I am trying to access hbase on EMR for read and write from a java application that is running outside EMR cluster nodes . ie;from a docker application running on ECS cluster/EC2 instance. The hbase root folder is like
s3://<bucketname/. I need to get hadoop and hbase configuration objects to access the hbase data for read and write using the core-site.xml,hbase-site.xml files. I am able to access the same if hbase data is stored in hdfs.
But when it is hbase on S3 and try to achieve the same I am getting below exception.
Caused by: java.lang.RuntimeException: java.lang.ClassNotFoundException: Class com.amazon.ws.emr.hadoop.fs.EmrFileSystem not found at org.apache.hadoop.conf.Configuration.getClass(Configuration.java:2195) at org.apache.hadoop.fs.FileSystem.getFileSystemClass(FileSystem.java:2638
The core-site.xml file contains the the below properties.
<property> <name>fs.s3.impl</name> <value>com.amazon.ws.emr.hadoop.fs.EmrFileSystem</value> </property> <property> <name>fs.s3n.impl</name> <value>com.amazon.ws.emr.hadoop.fs.EmrFileSystem</value> </property>
Below is the jar containing the “com.amazon.ws.emr.hadoop.fs.EmrFileSystem” class:
This jar is present only on emr nodes and cannot be included as a maven dependency in a java project from maven public repo. For Map/Reduce jobs and Spark jobs adding the jar location in the classpath will serve the purpose. For a java application running outside emr cluster nodes, adding the jar to the classpath won’t work as the jar is not available in the ecs instances. Manually adding the jar to the classpath will lead to the below error.

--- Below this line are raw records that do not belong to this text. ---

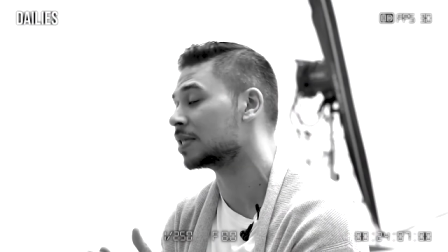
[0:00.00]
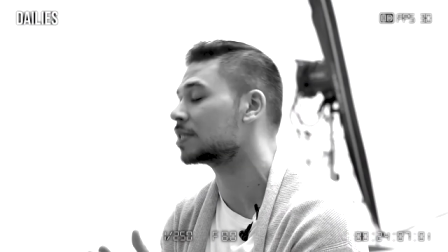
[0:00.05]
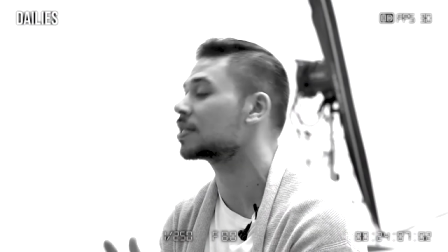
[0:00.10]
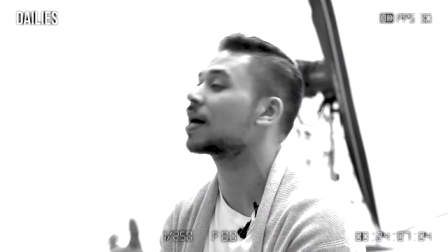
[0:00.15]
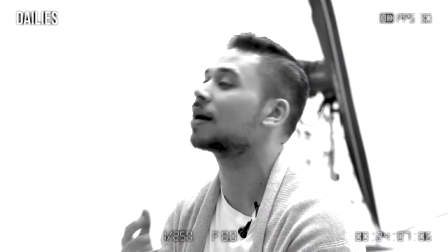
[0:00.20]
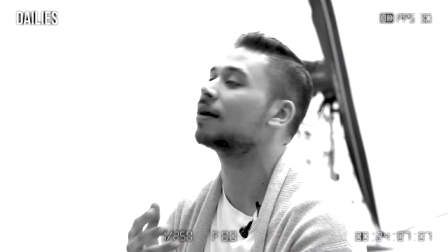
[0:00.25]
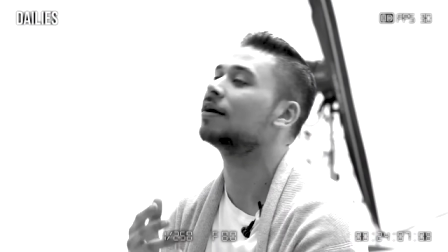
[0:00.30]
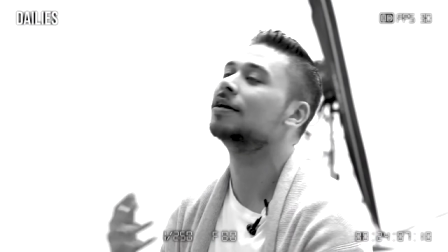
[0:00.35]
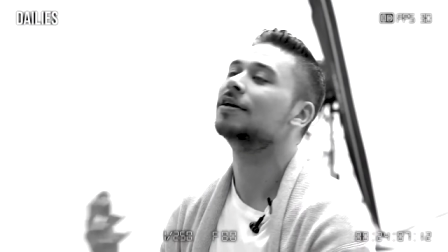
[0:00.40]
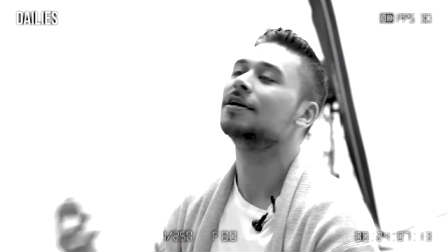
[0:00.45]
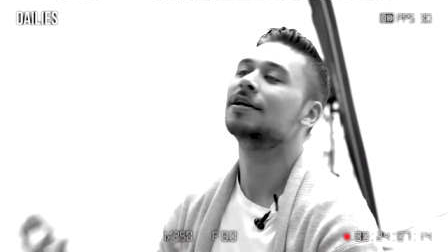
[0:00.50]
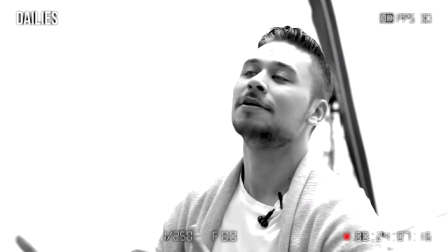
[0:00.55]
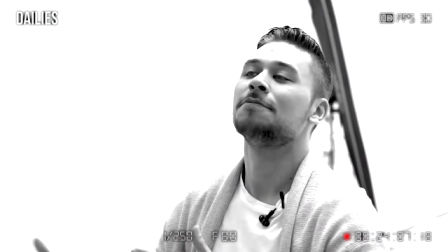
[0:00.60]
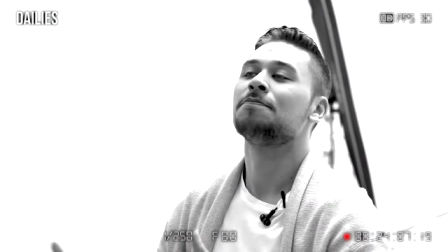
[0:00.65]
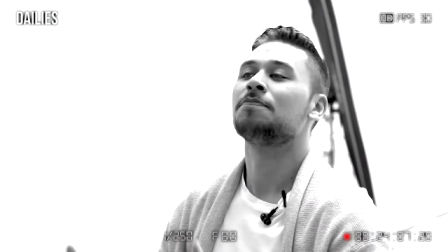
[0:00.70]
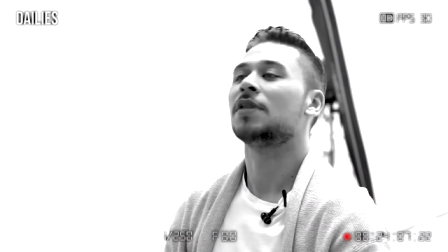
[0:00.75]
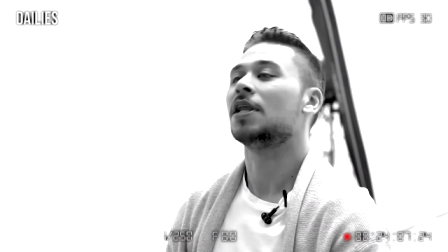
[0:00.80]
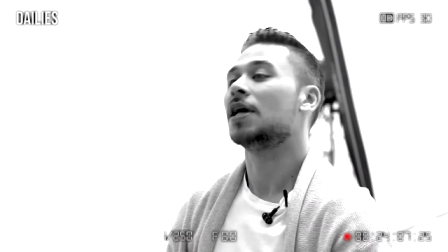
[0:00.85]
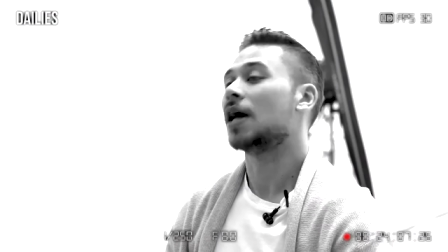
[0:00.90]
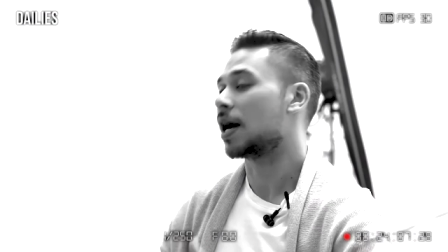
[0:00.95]
Now,
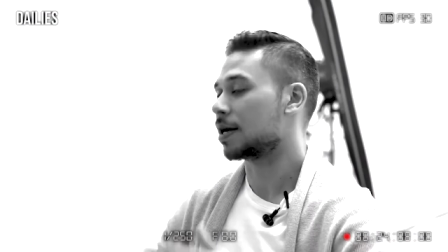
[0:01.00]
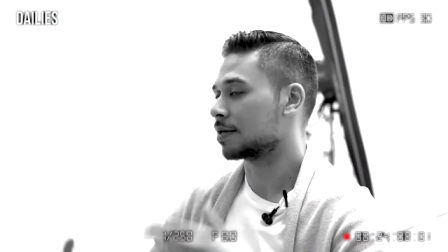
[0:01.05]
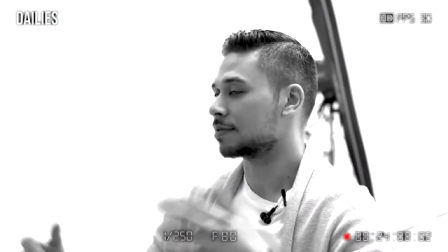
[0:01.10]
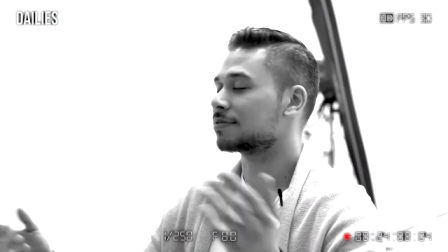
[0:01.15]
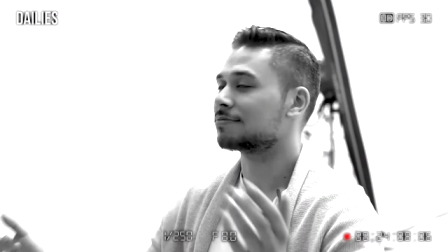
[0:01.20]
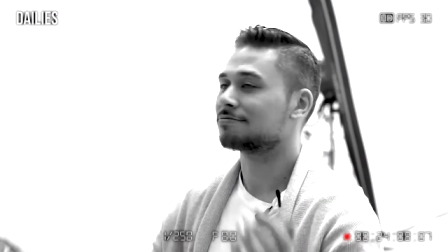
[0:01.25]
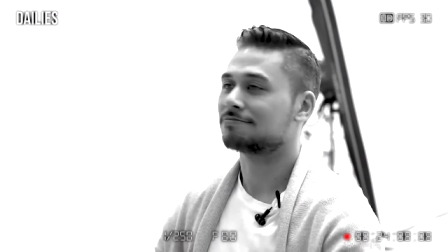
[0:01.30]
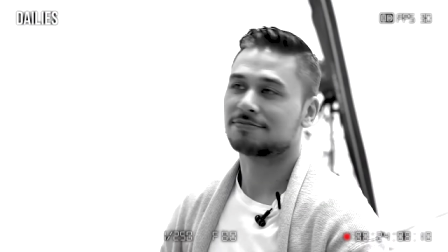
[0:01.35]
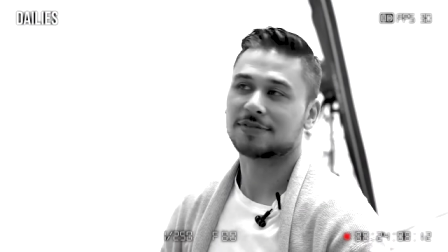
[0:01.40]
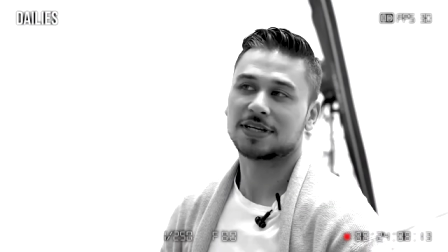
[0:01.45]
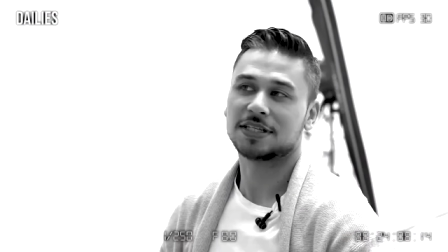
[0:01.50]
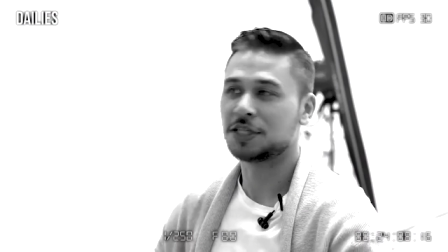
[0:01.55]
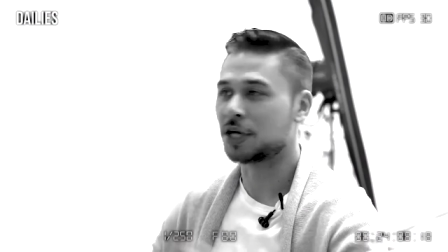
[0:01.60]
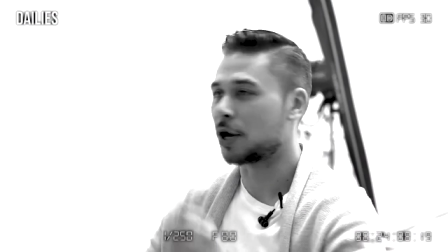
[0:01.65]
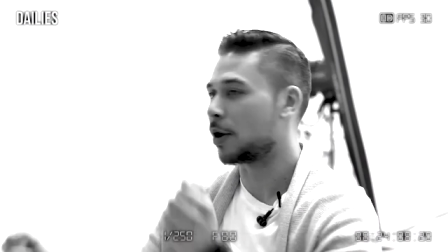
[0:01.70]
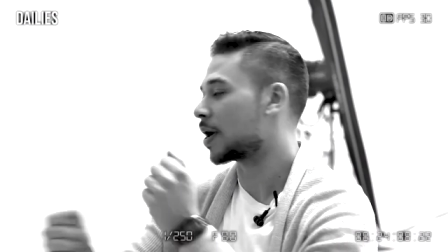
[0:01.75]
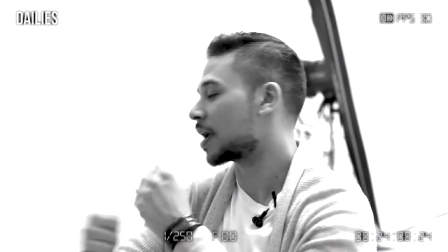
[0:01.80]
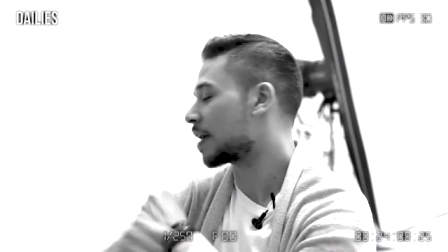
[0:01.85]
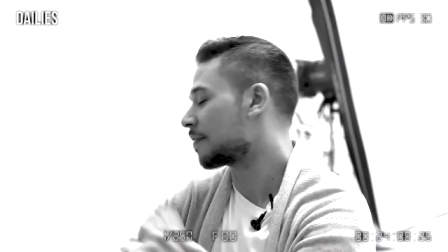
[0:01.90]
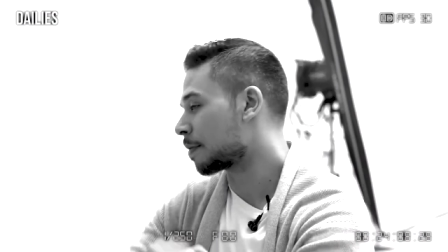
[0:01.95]
I, you
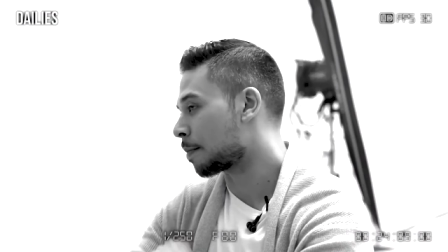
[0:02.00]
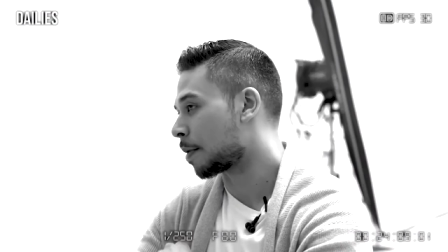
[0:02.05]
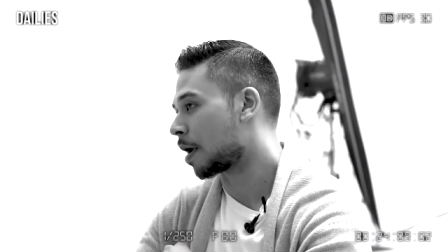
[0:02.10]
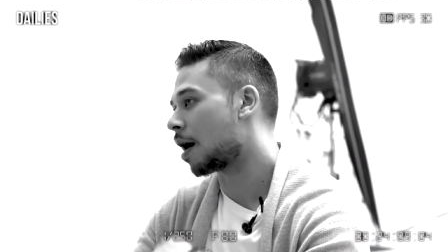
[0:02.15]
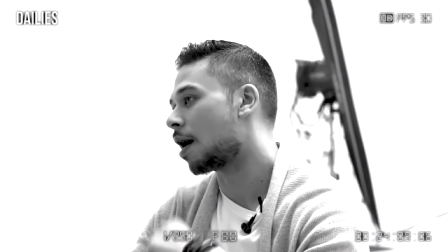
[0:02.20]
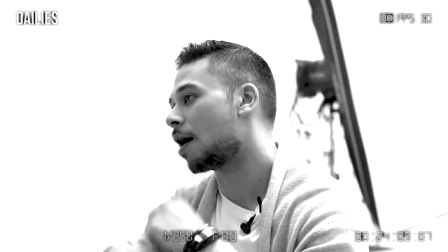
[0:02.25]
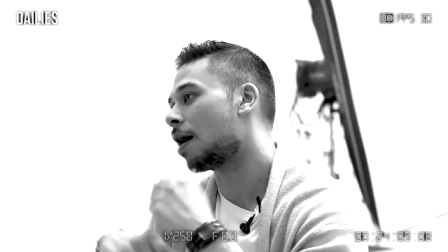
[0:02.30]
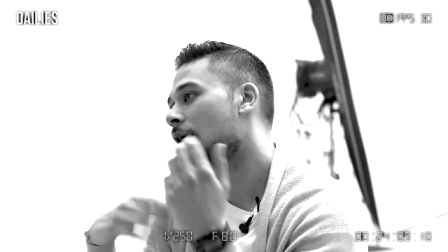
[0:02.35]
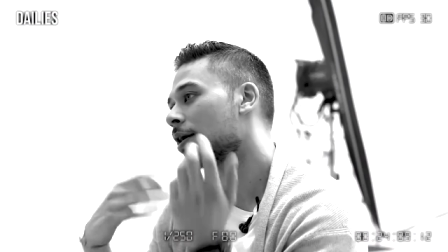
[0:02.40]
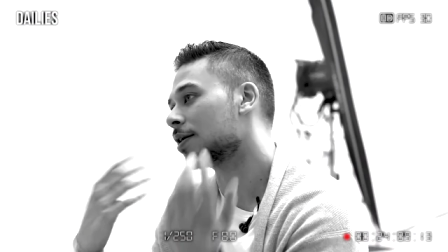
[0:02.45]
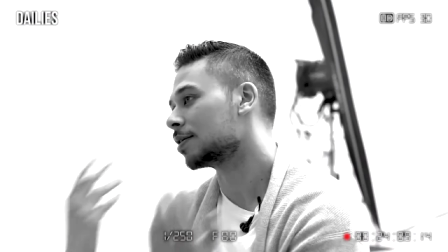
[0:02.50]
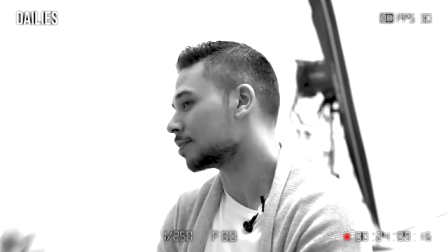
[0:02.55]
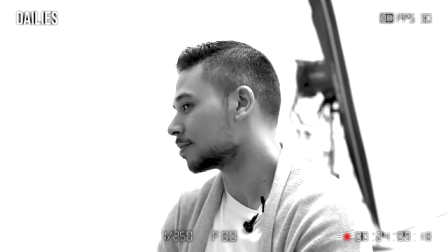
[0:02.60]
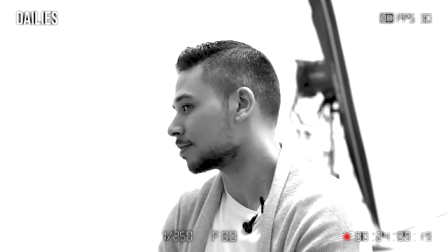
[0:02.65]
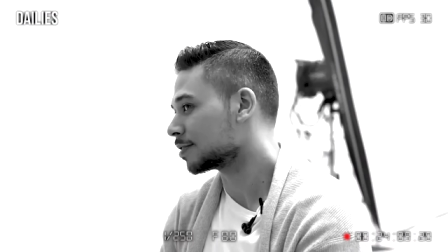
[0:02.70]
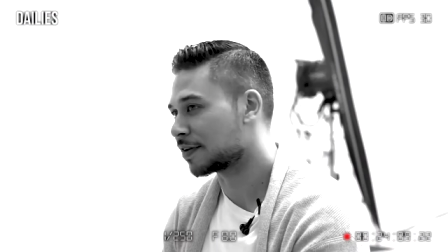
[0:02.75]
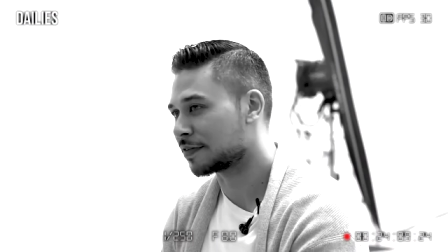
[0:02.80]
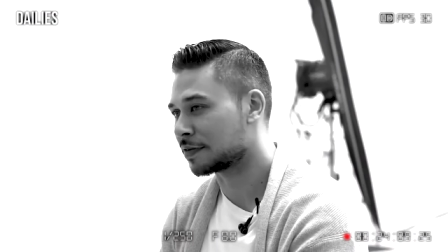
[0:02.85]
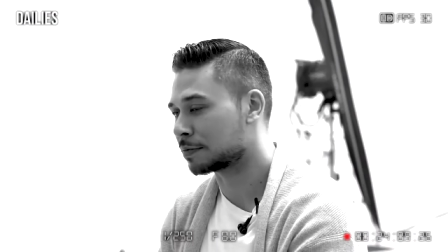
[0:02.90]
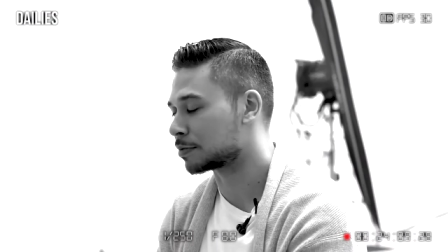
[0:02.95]
know, I give them a
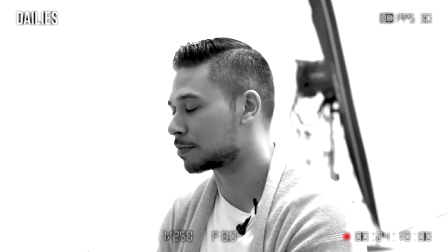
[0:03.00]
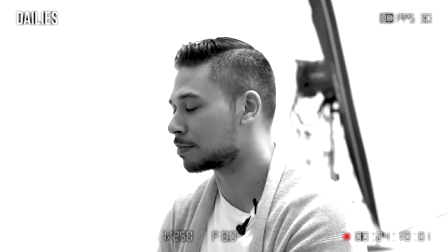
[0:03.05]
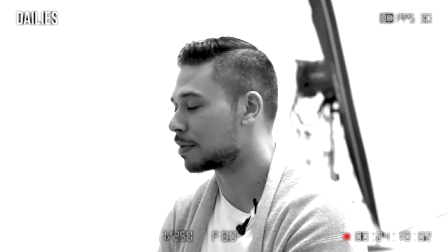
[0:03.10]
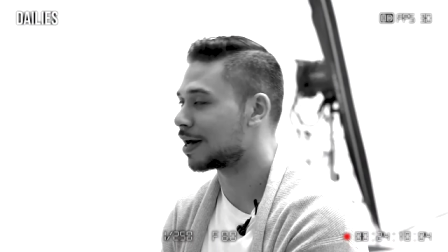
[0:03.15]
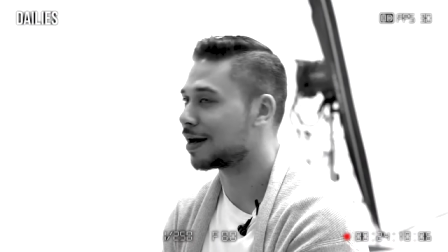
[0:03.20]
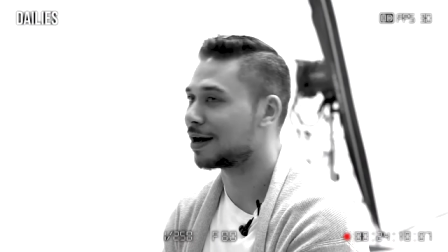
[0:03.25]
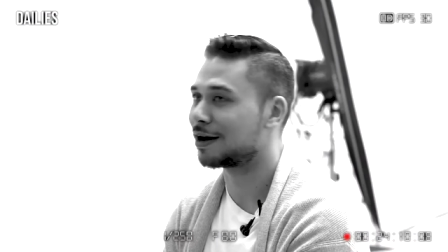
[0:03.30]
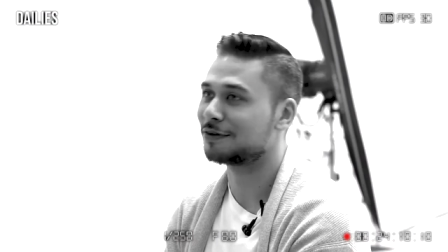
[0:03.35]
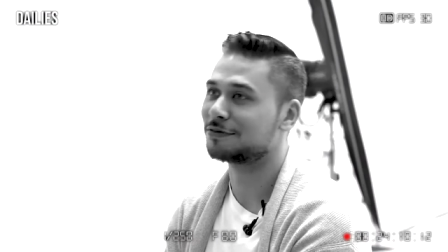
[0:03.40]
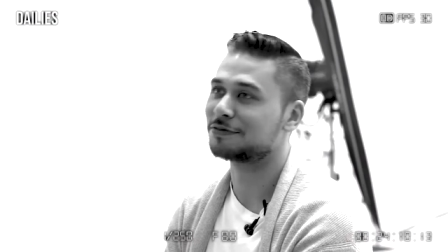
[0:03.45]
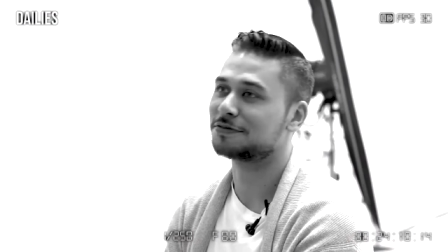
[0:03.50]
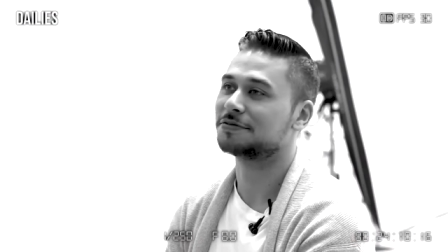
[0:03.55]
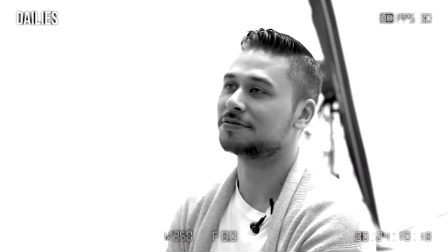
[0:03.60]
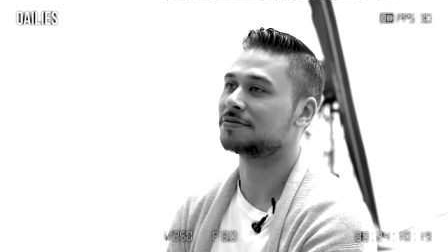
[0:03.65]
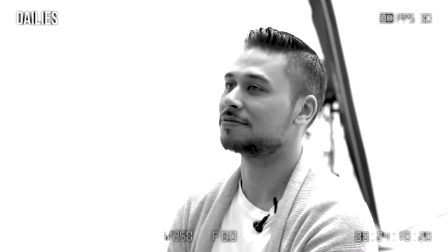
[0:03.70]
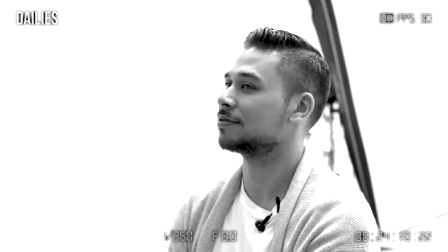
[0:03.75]
hug, give them some love,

2021-03-26 10:02:39.420 INFO 1 --- [ main] c.a.ws.emr.hadoop.fs.util.PlatformInfo : Unable to read clusterId from http://localhost:8321/configuration , trying extra instance data file: /var/lib/instance-controller/extraInstanceData.json 2021-03-26 10:02:39.421 INFO 1 --- [ main] c.a.ws.emr.hadoop.fs.util.PlatformInfo : Unable to read clusterId from /var/lib/instance-controller/extraInstanceData.json, trying EMR job-flow data file: /var/lib/info/job-flow.json 2021-03-26 10:02:39.421 INFO 1 --- [ main] c.a.ws.emr.hadoop.fs.util.PlatformInfo : Unable to read clusterId from /var/lib/info/job-flow.json, out of places to look 2021-03-26 10:02:45.578 WARN 1 --- [ main] c.a.w.e.h.fs.util.ConfigurationUtils : Cannot create temp dir with proper permission: /mnt/s3
We are using emr version 5.29. Is there any work around to solve the issue?
I was able to solve the issue by using s3a. EMRFS libs used in the emr are not public and cannot be used outside EMR. Hence I used S3AFileSystem to access hbase on S3 from my ecs cluster. Add
aws-java-sdk-bundle maven dependencies corresponding to your hadoop version.
And add the below property in my core-site.xml.
<property> <name>fs.s3a.impl</name> <value>org.apache.hadoop.fs.s3a.S3AFileSystem</value> <description>The implementation class of the S3A Filesystem</description> </property>
then change the hbase root directory url in hbase-site.xml as follows.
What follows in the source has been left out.